# Work task
Each line of the records must appear in your answer exactly, with no pictures.

# Material provided
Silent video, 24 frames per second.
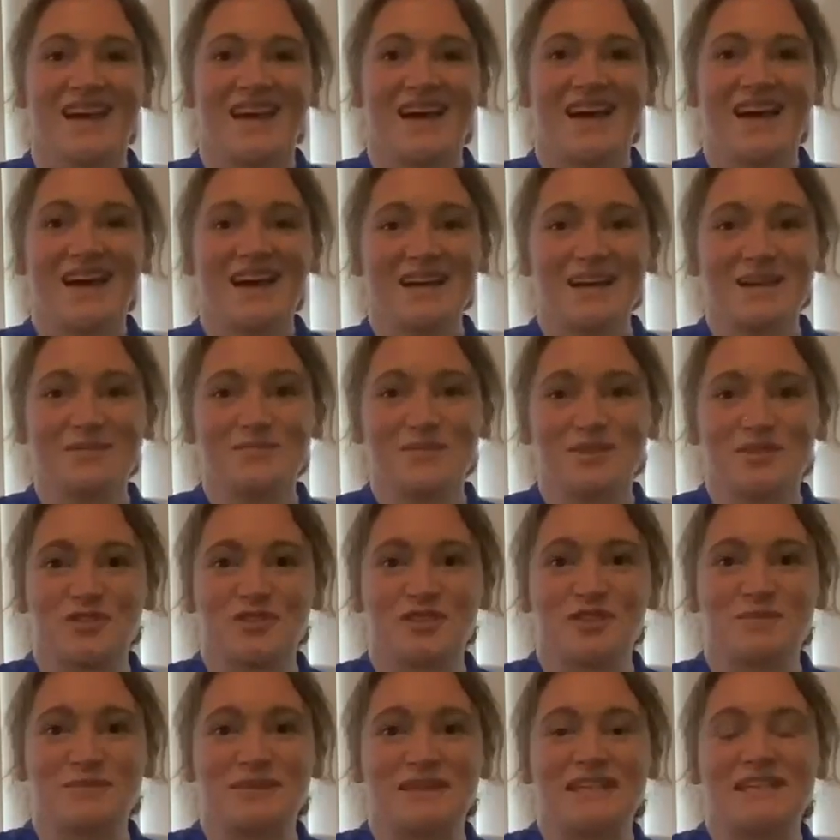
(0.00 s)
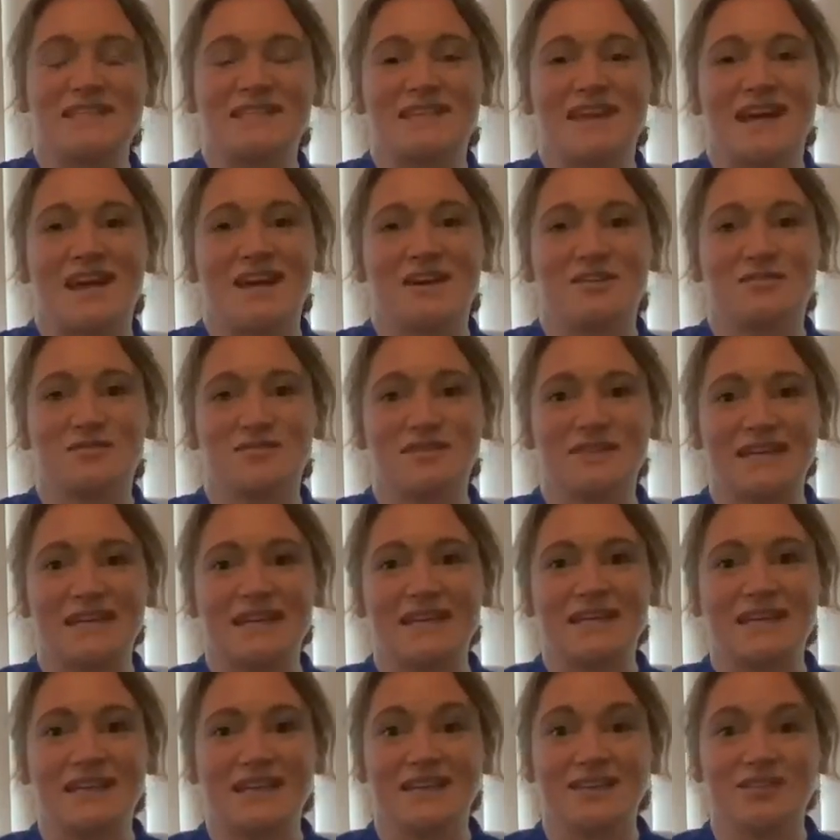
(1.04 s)
Hi, I'm Dr. Melita Housley,
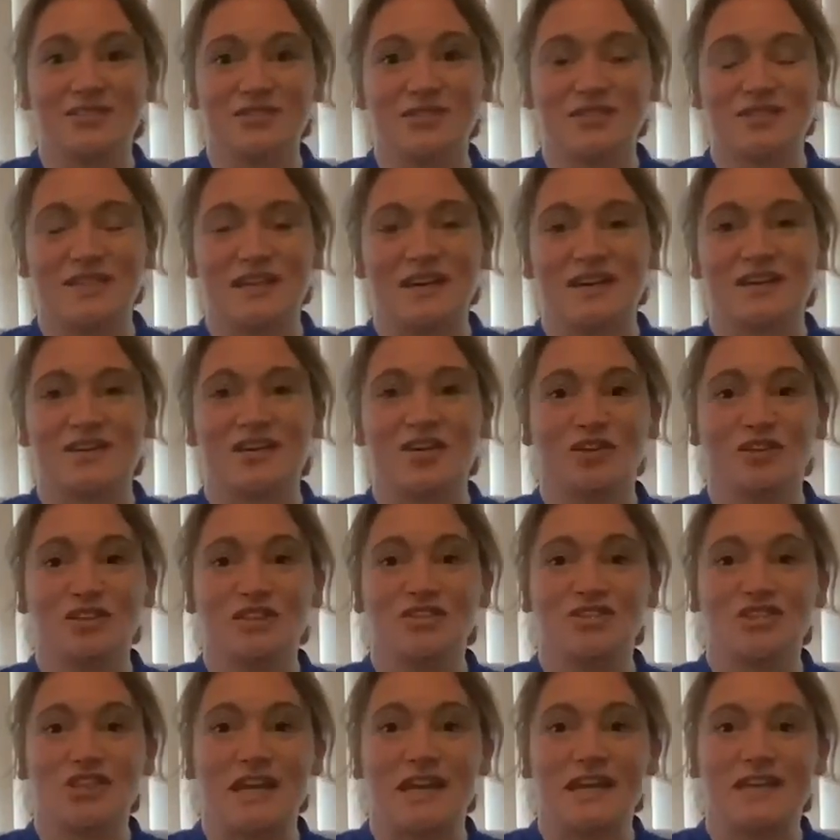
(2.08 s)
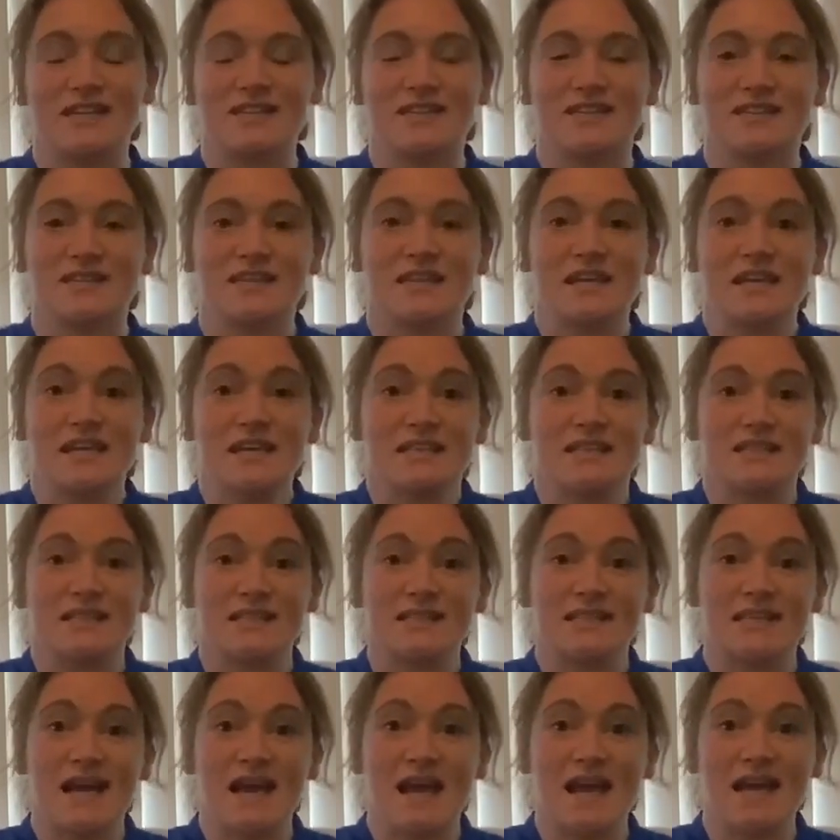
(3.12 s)
clinical psychologist.
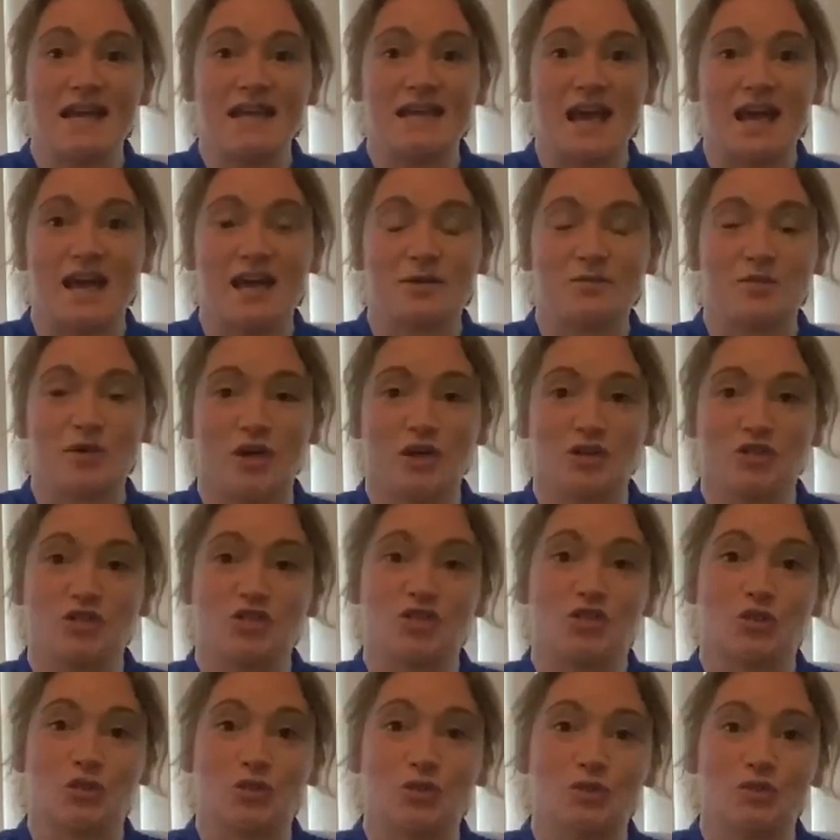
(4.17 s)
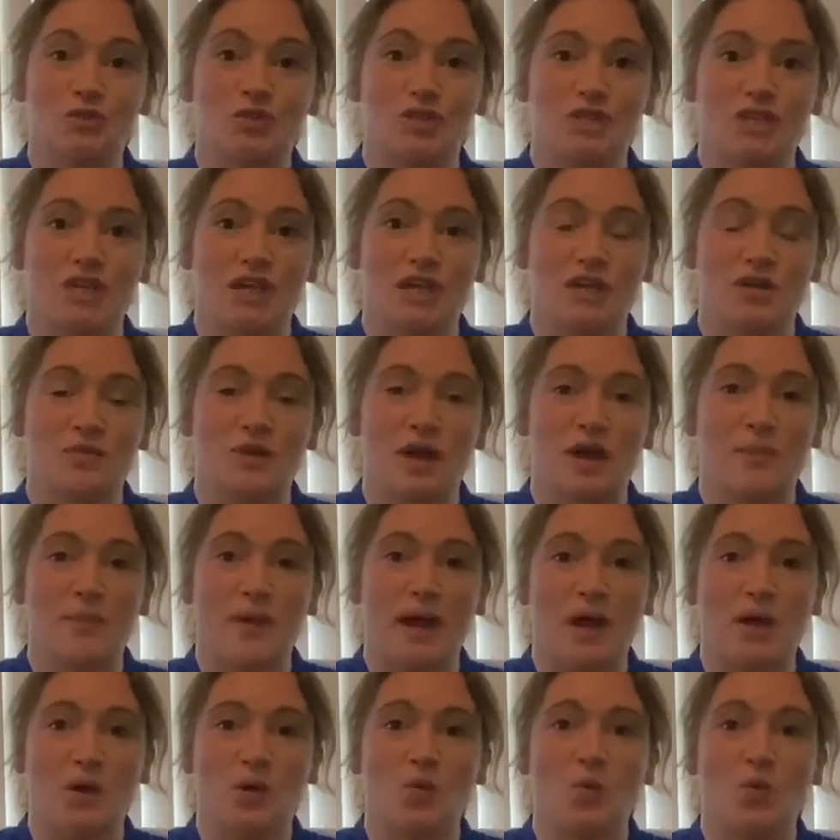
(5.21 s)
Today I'm going to talk to you
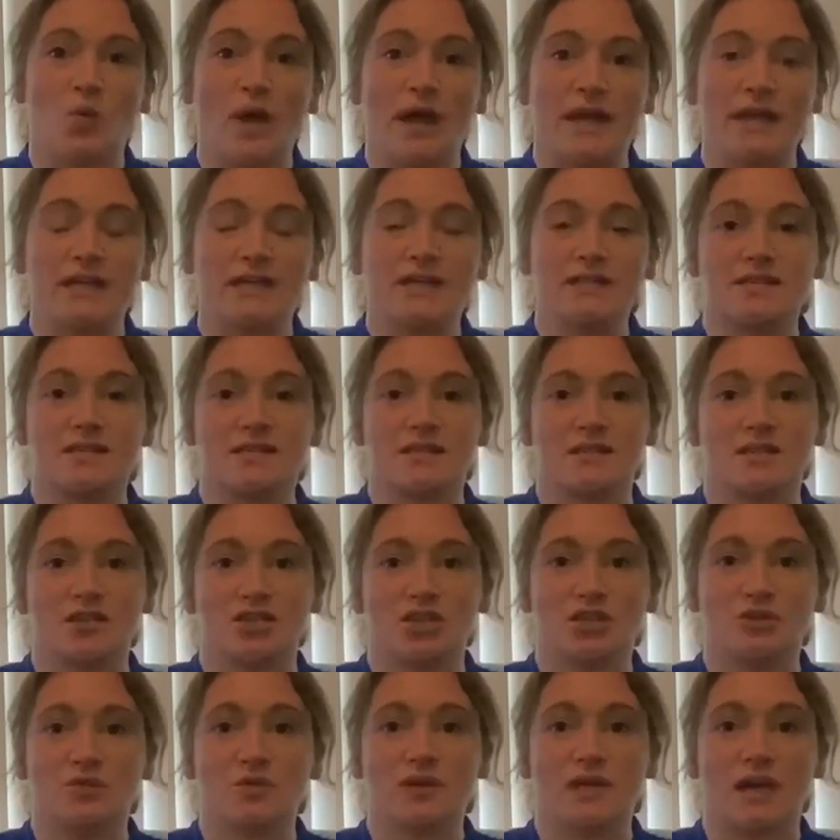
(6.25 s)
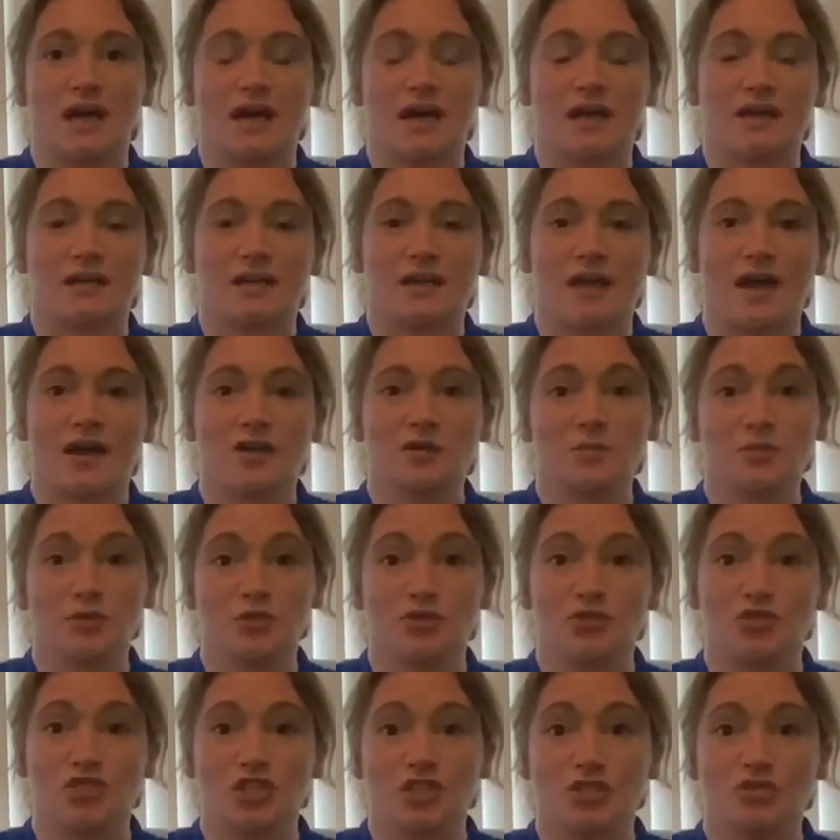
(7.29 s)
about ways that you can help
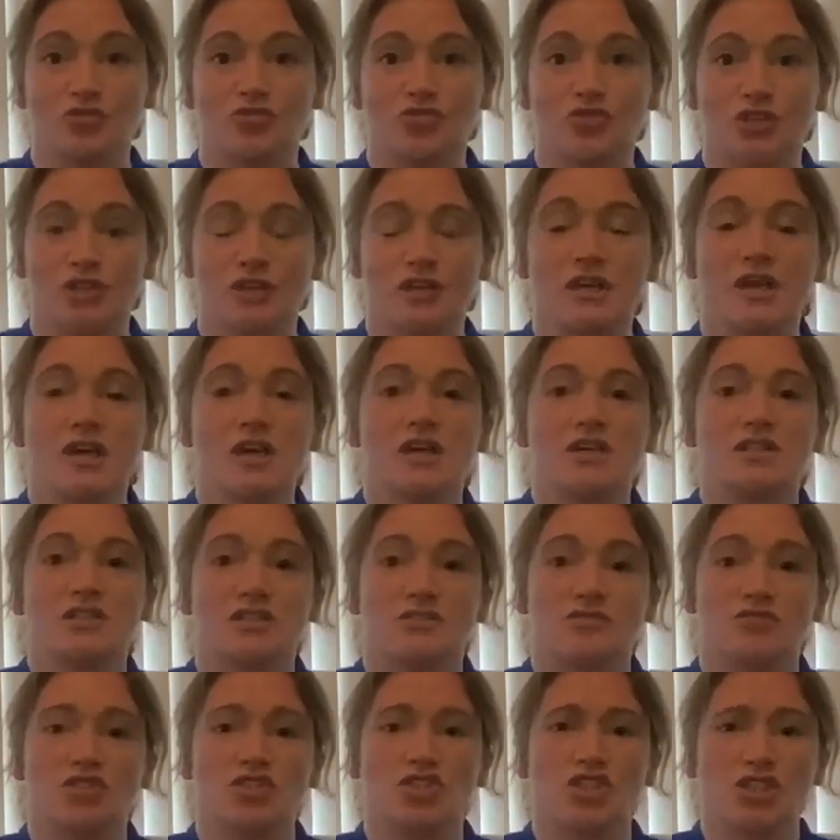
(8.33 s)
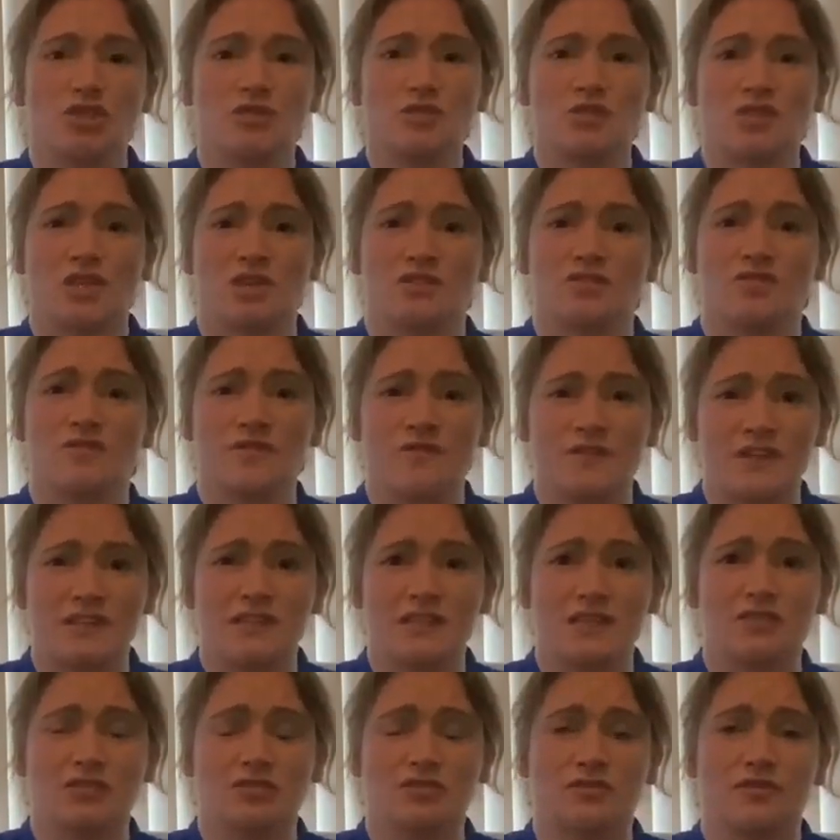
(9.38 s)
your children to reduce those
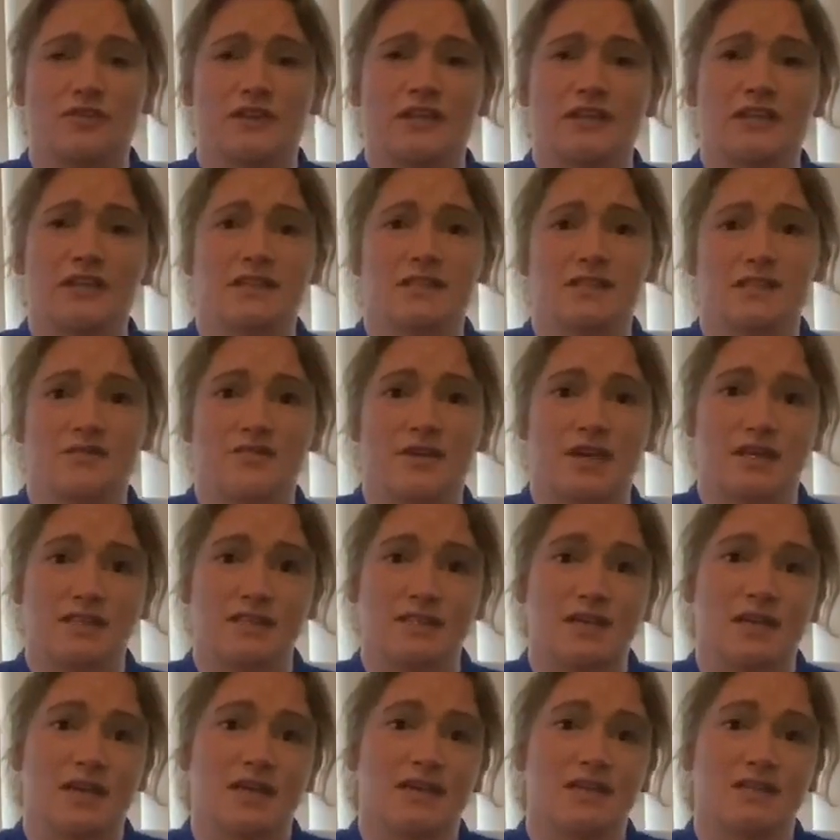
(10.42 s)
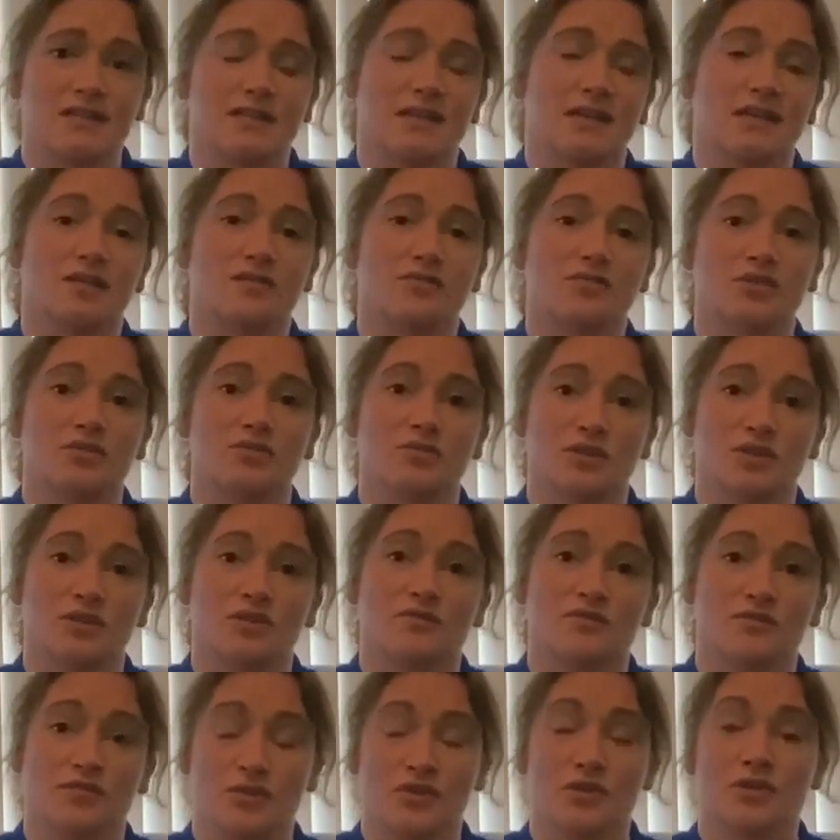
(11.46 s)
physical feelings of anxiety through
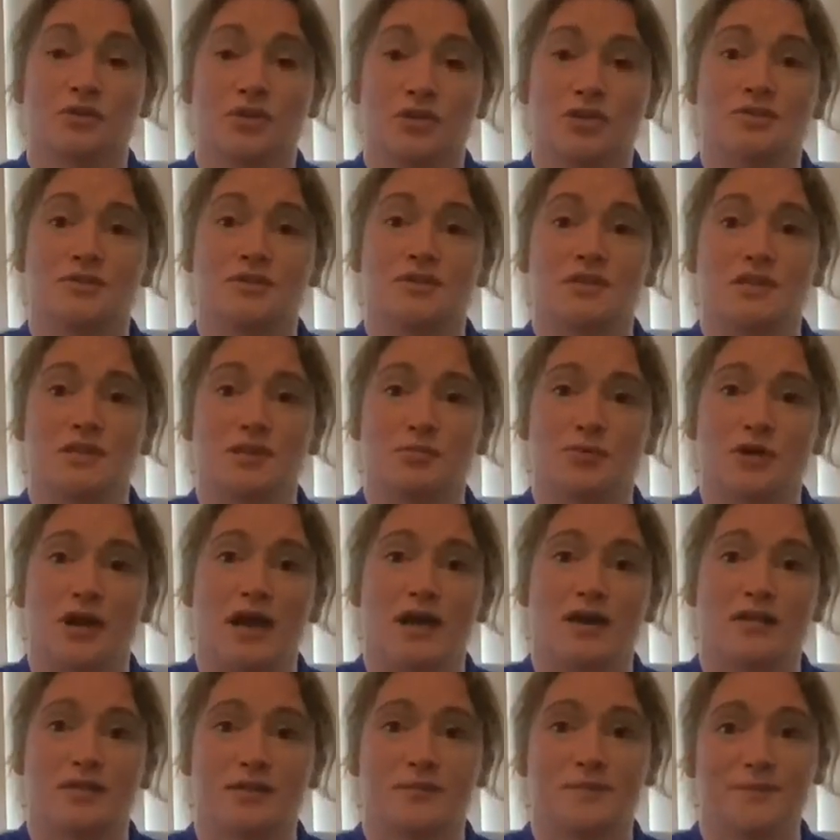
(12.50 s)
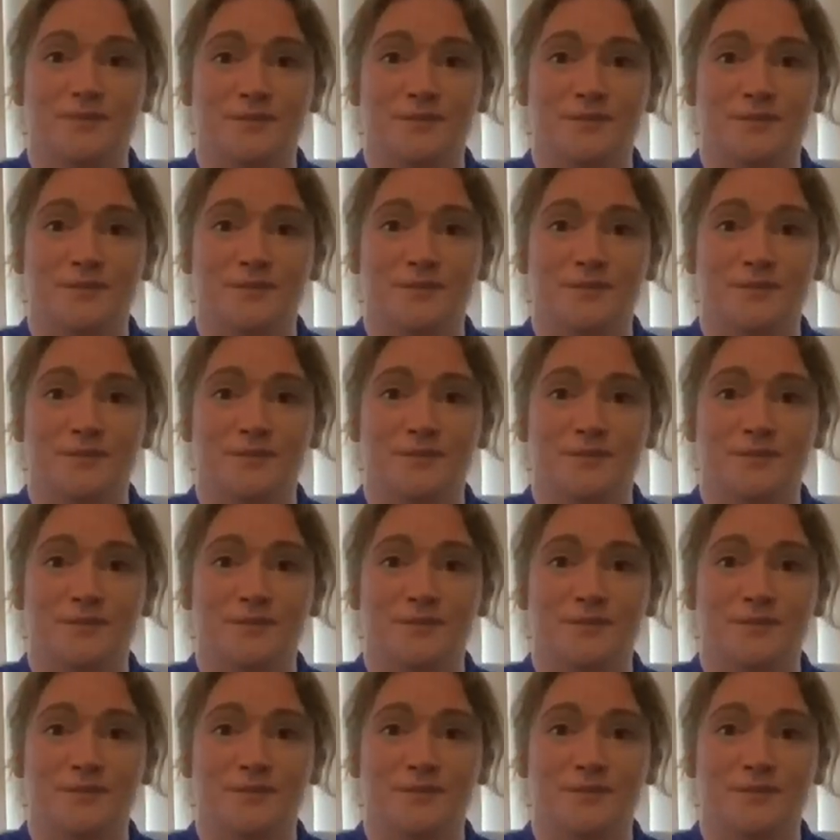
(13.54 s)
using the breath.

# Answer below
Silent video, 24 frames per second.
(0.00 s)
(1.04 s)
Hi, I'm Dr. Melita Housley,
(2.08 s)
(3.12 s)
clinical psychologist.
(4.17 s)
(5.21 s)
Today I'm going to talk to you
(6.25 s)
(7.29 s)
about ways that you can help
(8.33 s)
(9.38 s)
your children to reduce those
(10.42 s)
(11.46 s)
physical feelings of anxiety through
(12.50 s)
(13.54 s)
using the breath.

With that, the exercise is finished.